Too many workers are out of work and too many folks are having mortgage troubles. The overall economy just sputters along, sort of like an engine that really needs a major tune-up.
But then I read that the typical CEO of a major company earned $9 million last year, up by 25% from 2009. Corporate profits are up by almost 50% since the recession officially “ended” in June 2009–much more than after earlier recessions, when profits rose in the first several years by 11-28%.
Workers’ wages and benefits make up 57.5% of the economy, an all-time low. Until about 2005, that figure had been remarkably stable–about 64% through boom and bust.
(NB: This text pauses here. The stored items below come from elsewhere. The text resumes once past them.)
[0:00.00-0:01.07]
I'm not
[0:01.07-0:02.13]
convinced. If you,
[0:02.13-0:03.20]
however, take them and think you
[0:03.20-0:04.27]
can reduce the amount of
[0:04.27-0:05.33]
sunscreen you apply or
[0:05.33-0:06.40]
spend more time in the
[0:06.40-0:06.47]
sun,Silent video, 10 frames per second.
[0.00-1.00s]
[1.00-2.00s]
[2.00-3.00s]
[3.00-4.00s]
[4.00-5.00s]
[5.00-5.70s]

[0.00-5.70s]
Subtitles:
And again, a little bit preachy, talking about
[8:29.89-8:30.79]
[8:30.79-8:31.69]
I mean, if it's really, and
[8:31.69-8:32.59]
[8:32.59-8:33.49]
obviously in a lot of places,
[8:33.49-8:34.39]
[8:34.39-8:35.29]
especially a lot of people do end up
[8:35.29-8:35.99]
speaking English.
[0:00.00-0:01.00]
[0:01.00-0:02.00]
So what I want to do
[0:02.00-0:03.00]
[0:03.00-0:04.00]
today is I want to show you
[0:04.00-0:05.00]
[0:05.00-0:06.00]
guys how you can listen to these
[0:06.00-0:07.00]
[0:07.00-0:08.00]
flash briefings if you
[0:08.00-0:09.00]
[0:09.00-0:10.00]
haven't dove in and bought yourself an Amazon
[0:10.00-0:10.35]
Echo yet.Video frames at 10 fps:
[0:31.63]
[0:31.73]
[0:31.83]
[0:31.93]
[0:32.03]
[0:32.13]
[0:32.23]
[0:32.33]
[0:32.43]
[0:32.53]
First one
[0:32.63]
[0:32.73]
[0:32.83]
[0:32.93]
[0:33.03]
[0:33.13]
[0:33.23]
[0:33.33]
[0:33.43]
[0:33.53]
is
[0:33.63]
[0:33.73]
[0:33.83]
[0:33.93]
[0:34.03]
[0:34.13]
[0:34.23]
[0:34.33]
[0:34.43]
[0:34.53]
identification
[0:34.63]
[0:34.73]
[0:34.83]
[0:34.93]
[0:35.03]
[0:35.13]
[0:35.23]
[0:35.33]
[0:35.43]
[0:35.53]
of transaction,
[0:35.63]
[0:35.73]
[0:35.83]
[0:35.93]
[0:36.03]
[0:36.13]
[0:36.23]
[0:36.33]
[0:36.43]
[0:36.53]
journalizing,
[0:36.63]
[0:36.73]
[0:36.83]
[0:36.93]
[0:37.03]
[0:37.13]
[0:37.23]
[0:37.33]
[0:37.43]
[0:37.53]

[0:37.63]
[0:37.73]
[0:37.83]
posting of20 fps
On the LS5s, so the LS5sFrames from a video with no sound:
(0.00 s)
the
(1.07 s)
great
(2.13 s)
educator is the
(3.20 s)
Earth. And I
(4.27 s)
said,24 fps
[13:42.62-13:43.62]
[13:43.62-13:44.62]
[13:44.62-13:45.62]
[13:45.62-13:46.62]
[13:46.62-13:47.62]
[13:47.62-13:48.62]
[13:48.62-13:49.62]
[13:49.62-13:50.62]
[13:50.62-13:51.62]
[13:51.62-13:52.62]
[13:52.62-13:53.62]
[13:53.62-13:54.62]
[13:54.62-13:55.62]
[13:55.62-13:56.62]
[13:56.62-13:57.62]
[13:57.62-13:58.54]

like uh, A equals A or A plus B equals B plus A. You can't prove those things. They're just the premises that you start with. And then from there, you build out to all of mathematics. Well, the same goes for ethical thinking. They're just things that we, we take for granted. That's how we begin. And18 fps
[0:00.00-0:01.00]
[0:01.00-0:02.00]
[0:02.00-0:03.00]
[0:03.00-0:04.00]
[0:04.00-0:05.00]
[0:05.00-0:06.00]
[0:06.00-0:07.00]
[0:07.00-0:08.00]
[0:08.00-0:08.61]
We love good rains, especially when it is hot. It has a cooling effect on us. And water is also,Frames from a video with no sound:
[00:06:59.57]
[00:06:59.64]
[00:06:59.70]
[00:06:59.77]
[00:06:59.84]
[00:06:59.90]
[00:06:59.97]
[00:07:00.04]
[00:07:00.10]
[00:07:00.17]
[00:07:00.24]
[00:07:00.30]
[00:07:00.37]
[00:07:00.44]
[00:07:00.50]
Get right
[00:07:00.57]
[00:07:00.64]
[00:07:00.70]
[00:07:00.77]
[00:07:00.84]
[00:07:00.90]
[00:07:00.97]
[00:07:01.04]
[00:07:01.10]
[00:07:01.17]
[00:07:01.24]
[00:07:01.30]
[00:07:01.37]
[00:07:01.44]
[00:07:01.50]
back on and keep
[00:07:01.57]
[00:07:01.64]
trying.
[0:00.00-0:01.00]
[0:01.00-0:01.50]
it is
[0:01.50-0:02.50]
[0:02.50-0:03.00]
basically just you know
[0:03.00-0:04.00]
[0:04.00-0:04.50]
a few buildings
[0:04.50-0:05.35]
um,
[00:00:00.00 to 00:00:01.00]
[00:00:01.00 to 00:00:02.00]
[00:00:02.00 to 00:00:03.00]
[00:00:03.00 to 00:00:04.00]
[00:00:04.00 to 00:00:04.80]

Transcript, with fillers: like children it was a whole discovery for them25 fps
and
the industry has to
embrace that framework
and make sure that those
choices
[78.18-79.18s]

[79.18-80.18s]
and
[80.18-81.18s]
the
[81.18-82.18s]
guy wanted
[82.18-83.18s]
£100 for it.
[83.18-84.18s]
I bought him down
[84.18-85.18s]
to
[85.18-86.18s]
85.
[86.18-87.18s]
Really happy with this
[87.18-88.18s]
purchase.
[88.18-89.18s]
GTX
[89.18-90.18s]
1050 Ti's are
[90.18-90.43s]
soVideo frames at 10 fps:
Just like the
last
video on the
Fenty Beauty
According to the Associated Press who talked to many economists, “the economy’s meager gains are going mostly to the wealthiest.”
I do not begrudge the wealthy their success.
But I do not understand the reluctance of many politicians–mostly, but not exclusively, Republicans–to ask these folks to chip in a little more to the national treasury. The argument most often offered is that doing so will force these wealthy folks to stop creating jobs.
Trouble is, I don’t see them creating many jobs now with their newfound wealth. In the meantime, the national debt grows. The folks who resist tax increases on the wealthiest want to reduce the debt entirely by cuts in government spending. Of course, many people without jobs need some government programs more than ever.
Sure, there are government programs we cannot afford right now, no matter how worthy. I read that Vice President Biden and bipartisan negotiators have agreed on cuts totalling $2 trillion–yes, trillion, not measly billions, but trillions.
But Congressman Cantor and others walk out of the negotiations when the focus turns to tax increases. They claim that tax increases of any kind are unacceptable–a deal-breaker.
Something is wrong with this picture: The hurting pay more, the wildly successful don’t?
Doesn’t neighborliness ideally go both ways? Or is it supposed to only go up?